As shown in fig. 1, the core engine of the aircraft engine of the prior art comprises a high-pressure compressor 1, a combustor 2 and a high-pressure turbine 3, wherein the combustor 2 comprises a nozzle 4, a combustor head 5 and a liner 6.

Referring to fig. 2, 3 and 5, the combustor 2 of the present invention employs lean premixed staged combustion technology, and the combustor head 5 mainly includes a pre-combustion stage 7 and a main combustion stage 8. The main combustion stage 8 comprises an axial swirler 9, a radial swirler 10, an axial swirler exit channel 13, a radial swirler exit channel 14 and a downstream channel 12, wherein a multi-point transverse injection nozzle 15 is arranged at the axial swirler exit channel 13, and a pre-filming structure 16 is formed at the intersection of the axial swirler exit channel 13 and the radial swirler exit channel 14.

Referring to fig. 3 to 5, the fuel 17 is transversely injected from the multi-point transverse injection nozzle 15 to the first air flow 18 of the axial swirler exit passage 13 and impacts on the prefilming structure 16 and is pre-spread into a film-like fuel 19, the film-like fuel 19 moves in the direction of the downstream passage 12 under the aerodynamic force of the first air flow 18 and is sheared with the second air flow 21 of the radial swirler exit passage 14 at the trailing edge 20 of the prefilming structure 16 to form atomized fuel 22, the atomized fuel 22 is further mixed with the first air flow 18 and the second air flow 21 in the downstream passage 12 of the main combustion stage 8 to form a partially premixed fuel-air mixture 23, and the fuel-air mixture 23 flows out of the downstream passage 12 and enters the combustion zone of the flame tube 6 to be combusted.

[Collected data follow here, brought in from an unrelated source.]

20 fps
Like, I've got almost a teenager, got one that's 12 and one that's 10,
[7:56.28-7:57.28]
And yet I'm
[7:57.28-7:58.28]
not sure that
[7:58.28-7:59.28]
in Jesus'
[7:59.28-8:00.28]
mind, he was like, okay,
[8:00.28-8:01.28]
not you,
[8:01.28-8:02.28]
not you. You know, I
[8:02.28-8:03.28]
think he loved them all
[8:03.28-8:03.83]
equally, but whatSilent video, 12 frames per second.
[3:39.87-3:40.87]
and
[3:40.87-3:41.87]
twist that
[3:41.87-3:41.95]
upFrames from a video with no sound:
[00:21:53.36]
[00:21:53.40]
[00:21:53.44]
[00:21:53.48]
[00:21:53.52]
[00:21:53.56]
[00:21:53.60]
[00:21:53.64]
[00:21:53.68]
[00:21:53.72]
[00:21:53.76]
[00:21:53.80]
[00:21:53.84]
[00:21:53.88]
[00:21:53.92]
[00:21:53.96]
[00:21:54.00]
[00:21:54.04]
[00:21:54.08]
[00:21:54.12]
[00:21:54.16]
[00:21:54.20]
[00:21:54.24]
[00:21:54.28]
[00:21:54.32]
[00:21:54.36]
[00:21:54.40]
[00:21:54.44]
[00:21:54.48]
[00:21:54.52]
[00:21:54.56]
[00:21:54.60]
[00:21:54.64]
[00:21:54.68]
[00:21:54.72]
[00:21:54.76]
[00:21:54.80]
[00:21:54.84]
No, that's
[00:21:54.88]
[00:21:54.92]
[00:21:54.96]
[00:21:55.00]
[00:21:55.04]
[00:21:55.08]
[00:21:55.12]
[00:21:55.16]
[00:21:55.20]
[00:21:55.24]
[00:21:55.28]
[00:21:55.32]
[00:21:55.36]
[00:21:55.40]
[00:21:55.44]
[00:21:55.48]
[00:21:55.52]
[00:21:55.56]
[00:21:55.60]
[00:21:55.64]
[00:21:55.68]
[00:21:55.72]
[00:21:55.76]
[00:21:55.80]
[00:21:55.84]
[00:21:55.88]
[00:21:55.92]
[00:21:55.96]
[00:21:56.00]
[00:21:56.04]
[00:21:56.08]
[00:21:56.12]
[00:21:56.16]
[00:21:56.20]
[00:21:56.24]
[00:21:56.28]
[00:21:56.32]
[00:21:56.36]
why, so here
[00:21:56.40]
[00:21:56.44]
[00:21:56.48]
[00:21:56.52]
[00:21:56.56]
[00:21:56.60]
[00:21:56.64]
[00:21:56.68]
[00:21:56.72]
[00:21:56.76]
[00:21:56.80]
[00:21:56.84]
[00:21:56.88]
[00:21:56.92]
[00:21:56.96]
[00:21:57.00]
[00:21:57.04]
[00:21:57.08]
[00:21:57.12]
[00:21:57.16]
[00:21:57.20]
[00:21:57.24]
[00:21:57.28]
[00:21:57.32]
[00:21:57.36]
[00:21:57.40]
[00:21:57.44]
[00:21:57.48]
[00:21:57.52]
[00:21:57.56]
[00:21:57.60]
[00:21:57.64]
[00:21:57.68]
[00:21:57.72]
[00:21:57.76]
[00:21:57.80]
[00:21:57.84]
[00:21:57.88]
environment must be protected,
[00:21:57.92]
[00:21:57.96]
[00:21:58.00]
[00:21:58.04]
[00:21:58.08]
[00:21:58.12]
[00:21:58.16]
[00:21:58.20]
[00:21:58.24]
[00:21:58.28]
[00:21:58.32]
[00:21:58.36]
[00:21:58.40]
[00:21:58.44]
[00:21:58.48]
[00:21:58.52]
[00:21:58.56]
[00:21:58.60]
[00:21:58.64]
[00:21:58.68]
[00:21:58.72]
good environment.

Compared with a circumferential seam-shaped prefilming nozzle, the multipoint transverse injection nozzle 15 can keep high oil supply pressure drop when the fuel 17 is injected, ensures higher injection momentum ratio, enables the fuel 17 to impact the prefilming structure 16, reduces the influence of external disturbance on the oil supply, improves the stability of the oil supply, can inhibit oscillatory combustion, enables more fuel to be distributed to the main combustion stage 8, and reduces NO (NO) by adopting a fuel transverse injection scheme with prefilming atomization effect, and can inhibit oscillatory combustion_xThe discharge and the improvement of the outlet temperature distribution quality are realized; the prefilming structure 16 can control the average movement locus 100 of fuel (including fuel 17, film-shaped fuel 19 and atomized fuel 22) or fuel-air mixture 23 in the axial swirler outlet passage 13 and the downstream passage 12 of the main combustion stage 8, thereby controlling the average movement locusAnd (4) making oil mist distribution of the combustion field.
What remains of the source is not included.